Это был словно крик души. В паре предложений дух рассказал куда как больше, чем произнес. Я осознал, что все сто тридцать восемь лет он выживал в мире, который желал всеми силами от него избавиться. Ибо считал чем-то неправильным! “Разве ребенок виноват, что родился на свет? Разве он не достаточно страдает от своего организма и трудности жизни, пока его мамаша развлекается с кем попало!?” — злость вскипела в моем сердце, когда я в очередной раз поддерживал рыжего при приступе тошноты. Лицезреть, как жизнь покидает близкого мне существа, а он им стал, хоть и прошло не больше месяца, я больше не был в силах.

Откинувшись на руках, Цинсо прохрипел еще мучительней: — Я не хо-очу вот так… сд-дохнуть у тебя на руках, владыка. Оставь меня, забери Бади, он где-то здесь б-бегал, да возвращайся в лагерь. Весь околел. Простуд-дишься…

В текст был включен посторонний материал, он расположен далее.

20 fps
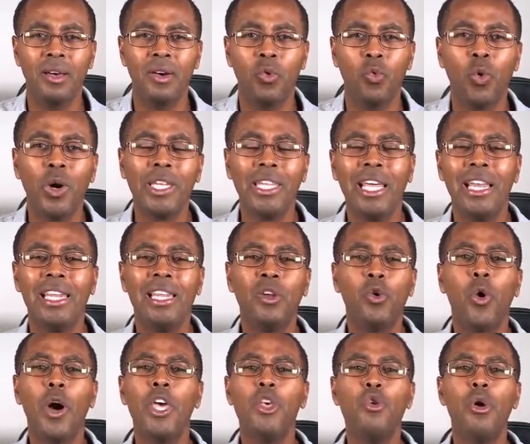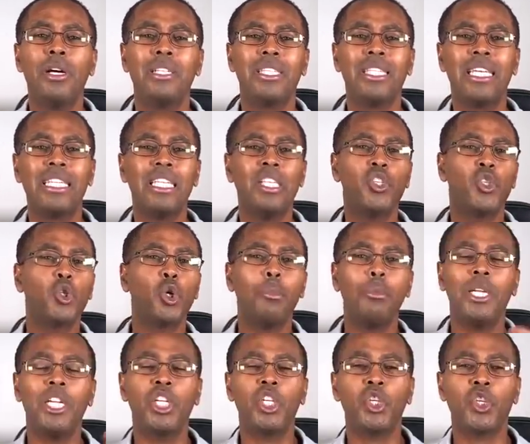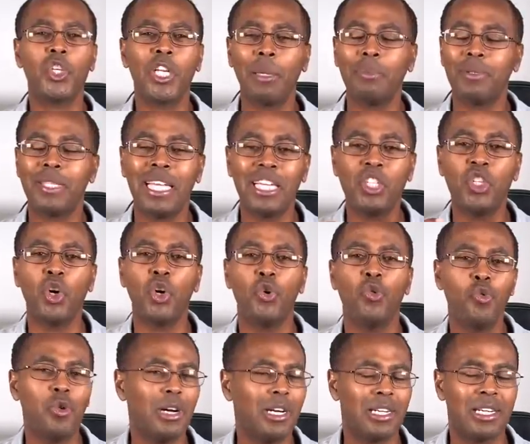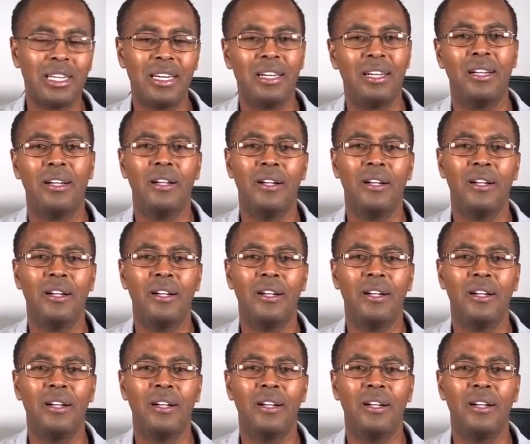Wondering why you are setting so many traps that don't work.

— Нет… — услышал он грозное. Недоумевая, слегка приподнял подбородок и одарил меня удивленным взглядом. — Ты больше века играл со смертью в прятки. Отчего не можешь сдохнуть, как бедная шавка в канаве! — я, не мигая, пилил его глазами, пока голова придумывала план спасения.

— Но ты же не слеп-пой…! — прохрипел лис надрываясь. Завошкался в объятьях, не отводя голубых глаз от моего лица. — Мой организм отказывается есть, а органы быстро приходят в негод…

— Цинсо! — яро рявкнул на него, дернув головой. — Ты бесценный как для меня, так и для мира! Не можешь есть животное мясо, не будешь. — лихо рубанул воздух ладонью, заставив духа испуганно вжать голову в плечи.

— Но…

— Давай! Вставай, малыш. — я аккуратно поднялся вместе с ним на ноги. Лисенок от бессилия повис на мне и едва хотел упасть в снег, как мои руки уверенно придержали его за талию, не дав намеченному свершиться. Краем глаза заметил прискакавшего к нашим ногам Бади, который чуть раньше наворачивал недалече круги вокруг нас, подобно акуле. Но все не решался приблизиться.

“Так это он был в кустах!” — неожиданно мелькнула у меня в голове догадка. “И специально напугал, чтобы я выскочил и смог помочь Цинсо. Надо же… а крыса не такая уж и черствая, как оказалось.”

Когда рыжий более-менее встал устойчиво, я слегка наклонился к его лицу. И утешительно поцеловал уже ледяной лоб, взъерошив волосы пальцами: — Не боись. Потерпи немного. Я найду тебе… кого-нибудь. — последнее заставило мои плечи нервно дернуться. Сердце взволнованно забилось от посетившей идеи. Но я мигом отмел все терзания прочь! “Рыжий в сотни раз дороже для меня, чем эти караванщики. Ради… брата я готов рискнуть. Спасу хвостатого, хоть и ценой чужой жизни.” Уловив на себе внимательный взгляд парнишки, я весело улыбнулся ему и попросил: — Золотце, давай хватай меня сзади за шею. Попробуем добраться до лагеря как можно быстрей.